REQUIREMENT:
For the entries that follow, produce an exact copy with no pictures in it.

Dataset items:
== Segment start ==

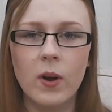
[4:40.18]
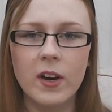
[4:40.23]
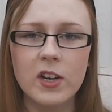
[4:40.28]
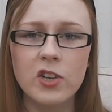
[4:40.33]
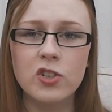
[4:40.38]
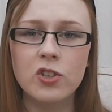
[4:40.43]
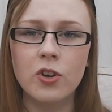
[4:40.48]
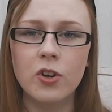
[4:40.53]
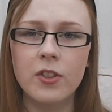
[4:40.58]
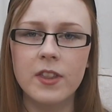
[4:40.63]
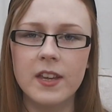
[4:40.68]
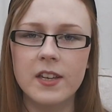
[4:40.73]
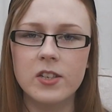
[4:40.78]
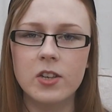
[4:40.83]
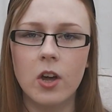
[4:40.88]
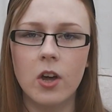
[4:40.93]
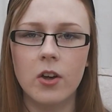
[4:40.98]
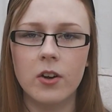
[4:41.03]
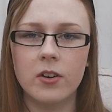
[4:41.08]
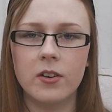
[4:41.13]
When I saw
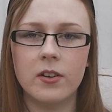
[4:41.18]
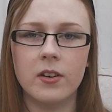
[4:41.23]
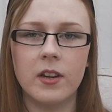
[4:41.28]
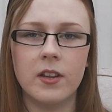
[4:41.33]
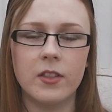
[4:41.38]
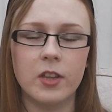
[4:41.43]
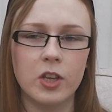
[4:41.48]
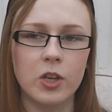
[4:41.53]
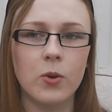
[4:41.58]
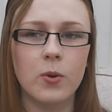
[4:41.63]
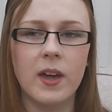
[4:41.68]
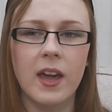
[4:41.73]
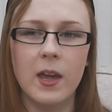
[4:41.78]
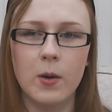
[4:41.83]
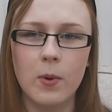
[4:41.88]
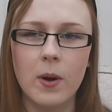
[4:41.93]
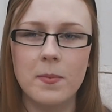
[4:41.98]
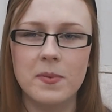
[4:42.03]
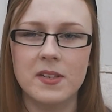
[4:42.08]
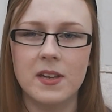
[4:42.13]
this on the
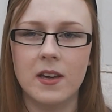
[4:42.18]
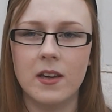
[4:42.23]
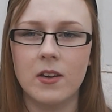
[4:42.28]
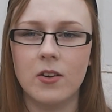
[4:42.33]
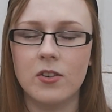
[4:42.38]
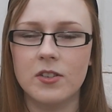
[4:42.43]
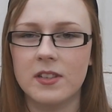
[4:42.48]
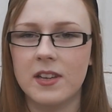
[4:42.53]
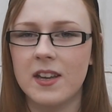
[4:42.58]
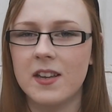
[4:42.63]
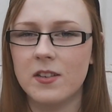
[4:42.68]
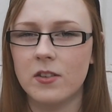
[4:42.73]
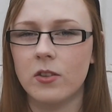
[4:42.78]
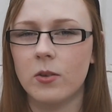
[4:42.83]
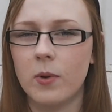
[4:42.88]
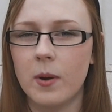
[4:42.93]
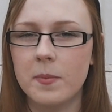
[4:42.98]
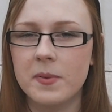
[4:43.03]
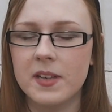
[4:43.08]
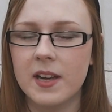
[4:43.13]
UK website, because it is on
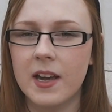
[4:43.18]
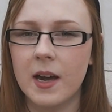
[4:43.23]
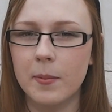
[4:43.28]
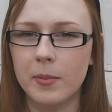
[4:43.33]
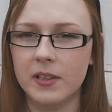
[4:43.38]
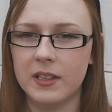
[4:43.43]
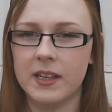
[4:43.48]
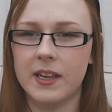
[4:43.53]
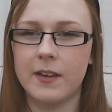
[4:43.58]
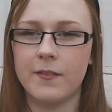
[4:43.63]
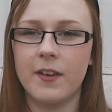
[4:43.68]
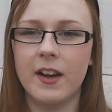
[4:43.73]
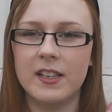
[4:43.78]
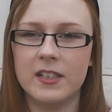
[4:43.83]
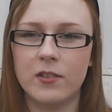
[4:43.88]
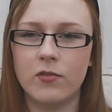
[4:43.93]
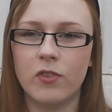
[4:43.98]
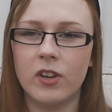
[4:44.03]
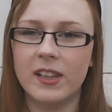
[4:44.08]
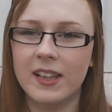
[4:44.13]
the website I believe, I
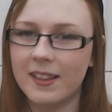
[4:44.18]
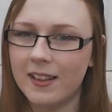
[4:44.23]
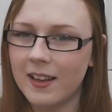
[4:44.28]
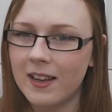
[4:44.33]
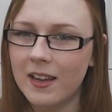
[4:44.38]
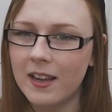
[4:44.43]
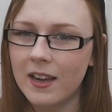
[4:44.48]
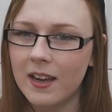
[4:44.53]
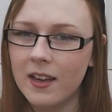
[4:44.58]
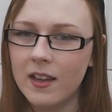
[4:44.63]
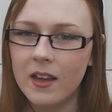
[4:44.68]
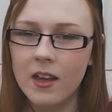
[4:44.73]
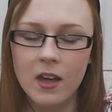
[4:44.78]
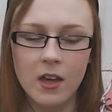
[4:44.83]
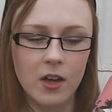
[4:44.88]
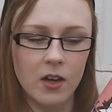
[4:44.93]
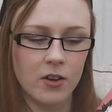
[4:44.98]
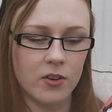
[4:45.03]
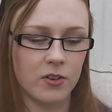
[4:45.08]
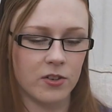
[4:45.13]
didn't really like it
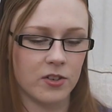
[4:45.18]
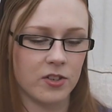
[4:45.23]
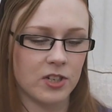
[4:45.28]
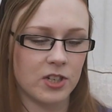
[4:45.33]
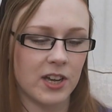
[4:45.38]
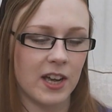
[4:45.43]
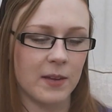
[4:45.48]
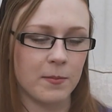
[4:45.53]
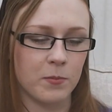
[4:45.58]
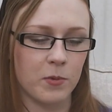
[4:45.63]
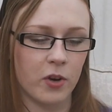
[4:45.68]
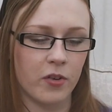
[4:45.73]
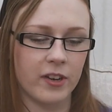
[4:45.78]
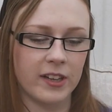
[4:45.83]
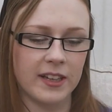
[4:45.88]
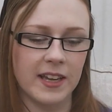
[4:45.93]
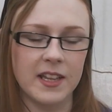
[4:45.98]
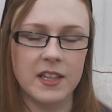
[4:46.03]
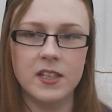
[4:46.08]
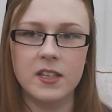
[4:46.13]
because I'm not
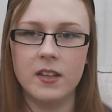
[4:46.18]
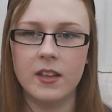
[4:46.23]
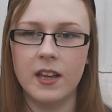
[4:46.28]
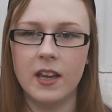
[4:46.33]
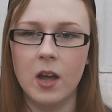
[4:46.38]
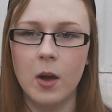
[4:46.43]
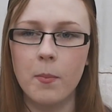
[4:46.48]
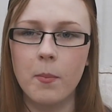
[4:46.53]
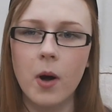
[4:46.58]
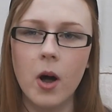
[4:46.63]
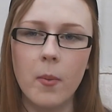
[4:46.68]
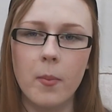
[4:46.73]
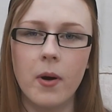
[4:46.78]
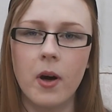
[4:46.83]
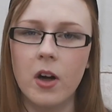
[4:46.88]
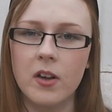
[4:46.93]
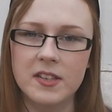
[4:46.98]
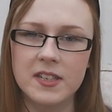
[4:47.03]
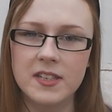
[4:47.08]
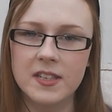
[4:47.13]
really into like a
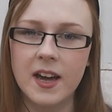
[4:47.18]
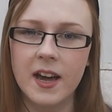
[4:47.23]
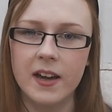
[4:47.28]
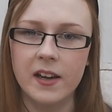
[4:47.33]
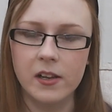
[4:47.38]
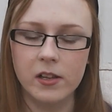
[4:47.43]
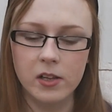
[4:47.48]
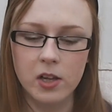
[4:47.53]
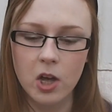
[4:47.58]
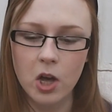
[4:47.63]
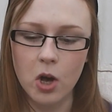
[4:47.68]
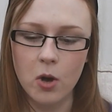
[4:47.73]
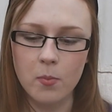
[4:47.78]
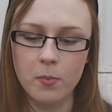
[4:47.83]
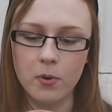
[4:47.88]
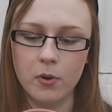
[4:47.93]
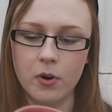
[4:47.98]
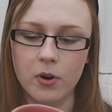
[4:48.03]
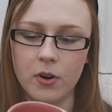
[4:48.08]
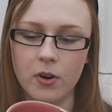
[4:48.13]
pop art style,
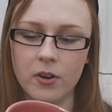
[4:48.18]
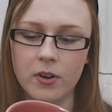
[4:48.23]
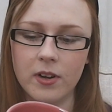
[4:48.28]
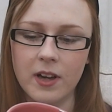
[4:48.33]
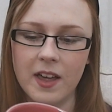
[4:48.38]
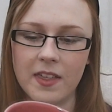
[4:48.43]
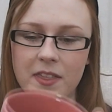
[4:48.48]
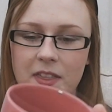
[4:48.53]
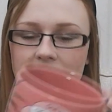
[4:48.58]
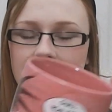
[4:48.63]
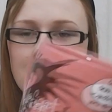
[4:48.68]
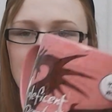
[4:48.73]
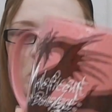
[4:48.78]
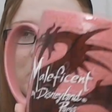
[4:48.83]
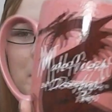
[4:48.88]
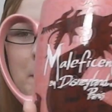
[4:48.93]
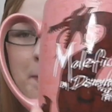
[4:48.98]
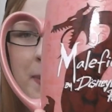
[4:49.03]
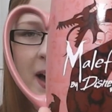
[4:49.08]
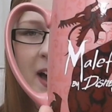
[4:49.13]
but I think it
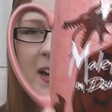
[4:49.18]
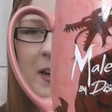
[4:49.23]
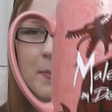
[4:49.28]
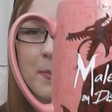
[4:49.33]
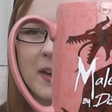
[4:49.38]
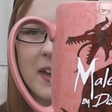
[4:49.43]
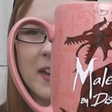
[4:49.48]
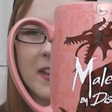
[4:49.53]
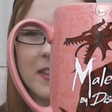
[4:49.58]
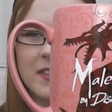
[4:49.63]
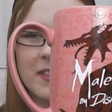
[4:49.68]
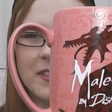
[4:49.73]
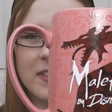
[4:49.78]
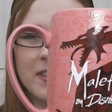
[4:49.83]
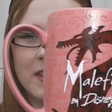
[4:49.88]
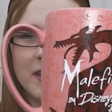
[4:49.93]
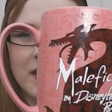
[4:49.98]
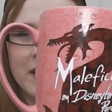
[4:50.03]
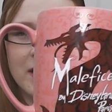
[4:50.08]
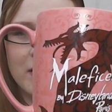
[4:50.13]
was the back bit
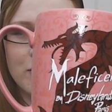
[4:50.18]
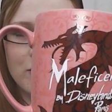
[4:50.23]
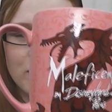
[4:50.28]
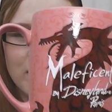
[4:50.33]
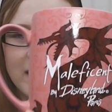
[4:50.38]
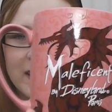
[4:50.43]
that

== Segment end ==

RESULT BELOW:
[4:40.18]
[4:40.23]
[4:40.28]
[4:40.33]
[4:40.38]
[4:40.43]
[4:40.48]
[4:40.53]
[4:40.58]
[4:40.63]
[4:40.68]
[4:40.73]
[4:40.78]
[4:40.83]
[4:40.88]
[4:40.93]
[4:40.98]
[4:41.03]
[4:41.08]
[4:41.13]
When I saw
[4:41.18]
[4:41.23]
[4:41.28]
[4:41.33]
[4:41.38]
[4:41.43]
[4:41.48]
[4:41.53]
[4:41.58]
[4:41.63]
[4:41.68]
[4:41.73]
[4:41.78]
[4:41.83]
[4:41.88]
[4:41.93]
[4:41.98]
[4:42.03]
[4:42.08]
[4:42.13]
this on the
[4:42.18]
[4:42.23]
[4:42.28]
[4:42.33]
[4:42.38]
[4:42.43]
[4:42.48]
[4:42.53]
[4:42.58]
[4:42.63]
[4:42.68]
[4:42.73]
[4:42.78]
[4:42.83]
[4:42.88]
[4:42.93]
[4:42.98]
[4:43.03]
[4:43.08]
[4:43.13]
UK website, because it is on
[4:43.18]
[4:43.23]
[4:43.28]
[4:43.33]
[4:43.38]
[4:43.43]
[4:43.48]
[4:43.53]
[4:43.58]
[4:43.63]
[4:43.68]
[4:43.73]
[4:43.78]
[4:43.83]
[4:43.88]
[4:43.93]
[4:43.98]
[4:44.03]
[4:44.08]
[4:44.13]
the website I believe, I
[4:44.18]
[4:44.23]
[4:44.28]
[4:44.33]
[4:44.38]
[4:44.43]
[4:44.48]
[4:44.53]
[4:44.58]
[4:44.63]
[4:44.68]
[4:44.73]
[4:44.78]
[4:44.83]
[4:44.88]
[4:44.93]
[4:44.98]
[4:45.03]
[4:45.08]
[4:45.13]
didn't really like it
[4:45.18]
[4:45.23]
[4:45.28]
[4:45.33]
[4:45.38]
[4:45.43]
[4:45.48]
[4:45.53]
[4:45.58]
[4:45.63]
[4:45.68]
[4:45.73]
[4:45.78]
[4:45.83]
[4:45.88]
[4:45.93]
[4:45.98]
[4:46.03]
[4:46.08]
[4:46.13]
because I'm not
[4:46.18]
[4:46.23]
[4:46.28]
[4:46.33]
[4:46.38]
[4:46.43]
[4:46.48]
[4:46.53]
[4:46.58]
[4:46.63]
[4:46.68]
[4:46.73]
[4:46.78]
[4:46.83]
[4:46.88]
[4:46.93]
[4:46.98]
[4:47.03]
[4:47.08]
[4:47.13]
really into like a
[4:47.18]
[4:47.23]
[4:47.28]
[4:47.33]
[4:47.38]
[4:47.43]
[4:47.48]
[4:47.53]
[4:47.58]
[4:47.63]
[4:47.68]
[4:47.73]
[4:47.78]
[4:47.83]
[4:47.88]
[4:47.93]
[4:47.98]
[4:48.03]
[4:48.08]
[4:48.13]
pop art style,
[4:48.18]
[4:48.23]
[4:48.28]
[4:48.33]
[4:48.38]
[4:48.43]
[4:48.48]
[4:48.53]
[4:48.58]
[4:48.63]
[4:48.68]
[4:48.73]
[4:48.78]
[4:48.83]
[4:48.88]
[4:48.93]
[4:48.98]
[4:49.03]
[4:49.08]
[4:49.13]
but I think it
[4:49.18]
[4:49.23]
[4:49.28]
[4:49.33]
[4:49.38]
[4:49.43]
[4:49.48]
[4:49.53]
[4:49.58]
[4:49.63]
[4:49.68]
[4:49.73]
[4:49.78]
[4:49.83]
[4:49.88]
[4:49.93]
[4:49.98]
[4:50.03]
[4:50.08]
[4:50.13]
was the back bit
[4:50.18]
[4:50.23]
[4:50.28]
[4:50.33]
[4:50.38]
[4:50.43]
that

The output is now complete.